Exercise objective: Restate the entire listing word for word.

Source information:
<<<<
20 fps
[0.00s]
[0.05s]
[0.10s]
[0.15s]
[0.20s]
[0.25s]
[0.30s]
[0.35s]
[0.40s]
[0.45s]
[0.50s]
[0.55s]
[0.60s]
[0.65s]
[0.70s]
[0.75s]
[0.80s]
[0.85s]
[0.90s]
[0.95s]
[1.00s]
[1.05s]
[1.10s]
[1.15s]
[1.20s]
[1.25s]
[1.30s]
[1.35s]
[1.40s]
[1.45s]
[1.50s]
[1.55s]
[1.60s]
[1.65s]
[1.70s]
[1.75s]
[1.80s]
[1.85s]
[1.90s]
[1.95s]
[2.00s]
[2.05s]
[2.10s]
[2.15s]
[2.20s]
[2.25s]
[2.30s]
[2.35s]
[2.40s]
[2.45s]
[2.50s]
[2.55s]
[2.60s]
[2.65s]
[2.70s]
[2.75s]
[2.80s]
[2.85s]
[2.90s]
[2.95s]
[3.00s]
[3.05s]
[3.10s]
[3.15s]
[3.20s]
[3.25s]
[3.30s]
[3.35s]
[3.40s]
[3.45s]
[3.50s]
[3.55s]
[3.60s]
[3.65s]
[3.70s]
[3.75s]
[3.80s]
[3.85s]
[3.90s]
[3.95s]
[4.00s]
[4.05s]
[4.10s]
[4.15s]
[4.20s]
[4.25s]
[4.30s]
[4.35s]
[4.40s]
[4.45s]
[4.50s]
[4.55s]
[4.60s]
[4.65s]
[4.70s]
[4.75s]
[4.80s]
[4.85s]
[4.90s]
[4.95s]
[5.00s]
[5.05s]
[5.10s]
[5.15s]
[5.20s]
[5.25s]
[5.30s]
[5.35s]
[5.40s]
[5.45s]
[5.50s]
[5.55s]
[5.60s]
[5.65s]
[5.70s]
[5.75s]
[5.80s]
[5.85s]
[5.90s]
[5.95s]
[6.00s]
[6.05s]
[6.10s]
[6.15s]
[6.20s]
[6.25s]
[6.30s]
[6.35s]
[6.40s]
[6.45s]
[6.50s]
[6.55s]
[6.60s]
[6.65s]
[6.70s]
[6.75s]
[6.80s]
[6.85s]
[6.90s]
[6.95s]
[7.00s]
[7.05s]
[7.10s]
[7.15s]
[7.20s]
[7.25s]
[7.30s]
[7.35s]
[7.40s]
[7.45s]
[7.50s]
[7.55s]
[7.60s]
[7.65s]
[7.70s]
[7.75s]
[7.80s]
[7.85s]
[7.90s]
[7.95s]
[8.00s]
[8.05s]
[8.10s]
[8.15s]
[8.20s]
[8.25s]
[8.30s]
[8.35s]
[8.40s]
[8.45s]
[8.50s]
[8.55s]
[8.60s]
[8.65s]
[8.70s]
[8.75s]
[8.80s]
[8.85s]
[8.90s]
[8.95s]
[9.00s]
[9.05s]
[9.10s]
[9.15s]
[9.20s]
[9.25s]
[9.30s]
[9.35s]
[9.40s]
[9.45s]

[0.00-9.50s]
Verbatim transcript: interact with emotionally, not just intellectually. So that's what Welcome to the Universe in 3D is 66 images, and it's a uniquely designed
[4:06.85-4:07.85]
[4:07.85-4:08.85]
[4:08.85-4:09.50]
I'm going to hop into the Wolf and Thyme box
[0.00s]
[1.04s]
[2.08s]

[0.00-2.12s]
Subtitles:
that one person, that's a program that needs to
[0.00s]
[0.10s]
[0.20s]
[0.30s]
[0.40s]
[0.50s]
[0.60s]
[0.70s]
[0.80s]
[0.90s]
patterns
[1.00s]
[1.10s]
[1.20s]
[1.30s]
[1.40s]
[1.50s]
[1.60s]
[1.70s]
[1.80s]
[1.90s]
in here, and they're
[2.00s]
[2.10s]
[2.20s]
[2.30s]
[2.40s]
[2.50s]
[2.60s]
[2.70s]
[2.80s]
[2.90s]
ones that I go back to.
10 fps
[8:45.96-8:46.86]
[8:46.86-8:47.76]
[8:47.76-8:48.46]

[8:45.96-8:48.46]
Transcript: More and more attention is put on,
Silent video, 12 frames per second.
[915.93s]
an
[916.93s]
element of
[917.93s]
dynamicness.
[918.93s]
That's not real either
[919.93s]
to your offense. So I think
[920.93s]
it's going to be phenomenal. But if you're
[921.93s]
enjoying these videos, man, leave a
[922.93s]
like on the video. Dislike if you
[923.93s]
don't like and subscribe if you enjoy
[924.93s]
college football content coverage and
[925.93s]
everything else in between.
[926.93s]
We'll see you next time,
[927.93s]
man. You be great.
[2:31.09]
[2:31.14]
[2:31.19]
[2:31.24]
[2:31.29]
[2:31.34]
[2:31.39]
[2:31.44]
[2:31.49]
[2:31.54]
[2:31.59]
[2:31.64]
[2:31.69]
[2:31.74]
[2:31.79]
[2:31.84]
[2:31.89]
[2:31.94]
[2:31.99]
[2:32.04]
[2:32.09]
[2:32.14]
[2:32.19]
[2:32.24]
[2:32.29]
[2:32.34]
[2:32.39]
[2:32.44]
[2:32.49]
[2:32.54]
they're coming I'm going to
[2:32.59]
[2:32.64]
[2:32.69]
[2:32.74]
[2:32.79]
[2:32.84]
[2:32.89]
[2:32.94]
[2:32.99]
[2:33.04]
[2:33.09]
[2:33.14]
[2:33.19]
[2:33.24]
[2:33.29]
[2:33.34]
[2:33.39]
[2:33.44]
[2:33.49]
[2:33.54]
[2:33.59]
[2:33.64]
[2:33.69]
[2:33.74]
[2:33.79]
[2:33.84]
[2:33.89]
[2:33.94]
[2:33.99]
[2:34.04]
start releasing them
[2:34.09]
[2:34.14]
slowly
>>>>
Response to the task:
20 fps
[0.00s]
[0.05s]
[0.10s]
[0.15s]
[0.20s]
[0.25s]
[0.30s]
[0.35s]
[0.40s]
[0.45s]
[0.50s]
[0.55s]
[0.60s]
[0.65s]
[0.70s]
[0.75s]
[0.80s]
[0.85s]
[0.90s]
[0.95s]
[1.00s]
[1.05s]
[1.10s]
[1.15s]
[1.20s]
[1.25s]
[1.30s]
[1.35s]
[1.40s]
[1.45s]
[1.50s]
[1.55s]
[1.60s]
[1.65s]
[1.70s]
[1.75s]
[1.80s]
[1.85s]
[1.90s]
[1.95s]
[2.00s]
[2.05s]
[2.10s]
[2.15s]
[2.20s]
[2.25s]
[2.30s]
[2.35s]
[2.40s]
[2.45s]
[2.50s]
[2.55s]
[2.60s]
[2.65s]
[2.70s]
[2.75s]
[2.80s]
[2.85s]
[2.90s]
[2.95s]
[3.00s]
[3.05s]
[3.10s]
[3.15s]
[3.20s]
[3.25s]
[3.30s]
[3.35s]
[3.40s]
[3.45s]
[3.50s]
[3.55s]
[3.60s]
[3.65s]
[3.70s]
[3.75s]
[3.80s]
[3.85s]
[3.90s]
[3.95s]
[4.00s]
[4.05s]
[4.10s]
[4.15s]
[4.20s]
[4.25s]
[4.30s]
[4.35s]
[4.40s]
[4.45s]
[4.50s]
[4.55s]
[4.60s]
[4.65s]
[4.70s]
[4.75s]
[4.80s]
[4.85s]
[4.90s]
[4.95s]
[5.00s]
[5.05s]
[5.10s]
[5.15s]
[5.20s]
[5.25s]
[5.30s]
[5.35s]
[5.40s]
[5.45s]
[5.50s]
[5.55s]
[5.60s]
[5.65s]
[5.70s]
[5.75s]
[5.80s]
[5.85s]
[5.90s]
[5.95s]
[6.00s]
[6.05s]
[6.10s]
[6.15s]
[6.20s]
[6.25s]
[6.30s]
[6.35s]
[6.40s]
[6.45s]
[6.50s]
[6.55s]
[6.60s]
[6.65s]
[6.70s]
[6.75s]
[6.80s]
[6.85s]
[6.90s]
[6.95s]
[7.00s]
[7.05s]
[7.10s]
[7.15s]
[7.20s]
[7.25s]
[7.30s]
[7.35s]
[7.40s]
[7.45s]
[7.50s]
[7.55s]
[7.60s]
[7.65s]
[7.70s]
[7.75s]
[7.80s]
[7.85s]
[7.90s]
[7.95s]
[8.00s]
[8.05s]
[8.10s]
[8.15s]
[8.20s]
[8.25s]
[8.30s]
[8.35s]
[8.40s]
[8.45s]
[8.50s]
[8.55s]
[8.60s]
[8.65s]
[8.70s]
[8.75s]
[8.80s]
[8.85s]
[8.90s]
[8.95s]
[9.00s]
[9.05s]
[9.10s]
[9.15s]
[9.20s]
[9.25s]
[9.30s]
[9.35s]
[9.40s]
[9.45s]

[0.00-9.50s]
Verbatim transcript: interact with emotionally, not just intellectually. So that's what Welcome to the Universe in 3D is 66 images, and it's a uniquely designed
[4:06.85-4:07.85]
[4:07.85-4:08.85]
[4:08.85-4:09.50]
I'm going to hop into the Wolf and Thyme box
[0.00s]
[1.04s]
[2.08s]

[0.00-2.12s]
Subtitles:
that one person, that's a program that needs to
[0.00s]
[0.10s]
[0.20s]
[0.30s]
[0.40s]
[0.50s]
[0.60s]
[0.70s]
[0.80s]
[0.90s]
patterns
[1.00s]
[1.10s]
[1.20s]
[1.30s]
[1.40s]
[1.50s]
[1.60s]
[1.70s]
[1.80s]
[1.90s]
in here, and they're
[2.00s]
[2.10s]
[2.20s]
[2.30s]
[2.40s]
[2.50s]
[2.60s]
[2.70s]
[2.80s]
[2.90s]
ones that I go back to.
10 fps
[8:45.96-8:46.86]
[8:46.86-8:47.76]
[8:47.76-8:48.46]

[8:45.96-8:48.46]
Transcript: More and more attention is put on,
Silent video, 12 frames per second.
[915.93s]
an
[916.93s]
element of
[917.93s]
dynamicness.
[918.93s]
That's not real either
[919.93s]
to your offense. So I think
[920.93s]
it's going to be phenomenal. But if you're
[921.93s]
enjoying these videos, man, leave a
[922.93s]
like on the video. Dislike if you
[923.93s]
don't like and subscribe if you enjoy
[924.93s]
college football content coverage and
[925.93s]
everything else in between.
[926.93s]
We'll see you next time,
[927.93s]
man. You be great.
[2:31.09]
[2:31.14]
[2:31.19]
[2:31.24]
[2:31.29]
[2:31.34]
[2:31.39]
[2:31.44]
[2:31.49]
[2:31.54]
[2:31.59]
[2:31.64]
[2:31.69]
[2:31.74]
[2:31.79]
[2:31.84]
[2:31.89]
[2:31.94]
[2:31.99]
[2:32.04]
[2:32.09]
[2:32.14]
[2:32.19]
[2:32.24]
[2:32.29]
[2:32.34]
[2:32.39]
[2:32.44]
[2:32.49]
[2:32.54]
they're coming I'm going to
[2:32.59]
[2:32.64]
[2:32.69]
[2:32.74]
[2:32.79]
[2:32.84]
[2:32.89]
[2:32.94]
[2:32.99]
[2:33.04]
[2:33.09]
[2:33.14]
[2:33.19]
[2:33.24]
[2:33.29]
[2:33.34]
[2:33.39]
[2:33.44]
[2:33.49]
[2:33.54]
[2:33.59]
[2:33.64]
[2:33.69]
[2:33.74]
[2:33.79]
[2:33.84]
[2:33.89]
[2:33.94]
[2:33.99]
[2:34.04]
start releasing them
[2:34.09]
[2:34.14]
slowly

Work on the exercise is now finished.